Other things happening right now:
Here’s a bit of hopium as we weather this downspell: small accounts (<1BTC) have been buying into this price dip at the most aggressive rate since the crash in March 2020 when Bitcoin’s price tumbled to ~$5k/BTC. In retrospect those turned out to be bargain prices.
When the price crashed in May of this year the supply of Bitcoin on exchanges rose as people rushed to sell their positions. When the price of Bitcoin crashed earlier this month the supply of Bitcoin just kept dropping to the lowest it’s been since November of 2020.

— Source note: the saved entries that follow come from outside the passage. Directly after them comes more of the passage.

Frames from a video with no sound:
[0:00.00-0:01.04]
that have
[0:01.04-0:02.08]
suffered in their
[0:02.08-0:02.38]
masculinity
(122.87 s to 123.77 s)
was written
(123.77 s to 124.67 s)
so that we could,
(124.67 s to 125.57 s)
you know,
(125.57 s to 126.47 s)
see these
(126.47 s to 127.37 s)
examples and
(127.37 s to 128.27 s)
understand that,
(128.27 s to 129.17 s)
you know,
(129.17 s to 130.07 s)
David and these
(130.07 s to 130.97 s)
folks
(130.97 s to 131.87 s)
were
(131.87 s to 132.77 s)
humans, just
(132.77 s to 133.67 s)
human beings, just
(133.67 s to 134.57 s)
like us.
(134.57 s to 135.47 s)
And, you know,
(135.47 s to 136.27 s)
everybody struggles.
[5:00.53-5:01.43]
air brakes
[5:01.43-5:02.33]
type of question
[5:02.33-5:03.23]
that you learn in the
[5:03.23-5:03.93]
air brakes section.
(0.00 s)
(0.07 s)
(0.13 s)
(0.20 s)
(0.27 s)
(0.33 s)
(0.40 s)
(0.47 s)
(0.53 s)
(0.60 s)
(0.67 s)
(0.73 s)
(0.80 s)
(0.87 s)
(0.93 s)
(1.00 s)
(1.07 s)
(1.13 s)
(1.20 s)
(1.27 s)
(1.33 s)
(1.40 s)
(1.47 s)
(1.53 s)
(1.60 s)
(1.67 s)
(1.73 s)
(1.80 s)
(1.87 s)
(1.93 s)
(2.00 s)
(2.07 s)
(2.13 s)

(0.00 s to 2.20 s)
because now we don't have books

Just to level you out after all that optimism, here is a grim but entirely plausible story about the next few years and the carnage that likely awaits most projects:
Heads up about a new category of DeFi phishing attack where instead of tricking you into entering your seed phrase or submitting an authorization they trick you into merely signing a message. The message gives them permission to sell any ERC-20 or ERC-721 (i.e. NFT) tokens you’ve given OpenSea sales authorization for and they immediately sell everything to themselves for absurdly low prices. Make sure you (a) keep important and valuable assets in an address that never authorizes anything, (b) never sign messages from sites you don’t trust and (c) periodically revoke authorizations you have given in the past but no longer need, using a tool like Revoke.Cash. You can read more details about the attack in this thread:
Senators Portman (R-OH), Warner (D-VA), Crapo (R-ID), Sinema (D-AZ), Toomey (R-PA), and Lummis (R-WY) wrote a joint letter to Treasury Secretary Yellen requesting clarity and guidance on the definition of "broker" that expanded with the latest round of infrastructure legislation.
You might be surprised that there is strong demand for USD given recent news about inflation but actually the dollar has been gaining value against other currencies. U.S. prices have just been rising even faster.
Side note: Gigi throws in a postscript at the end about how he thinks proof-of-stake is a dead end. I completely agree with him about that.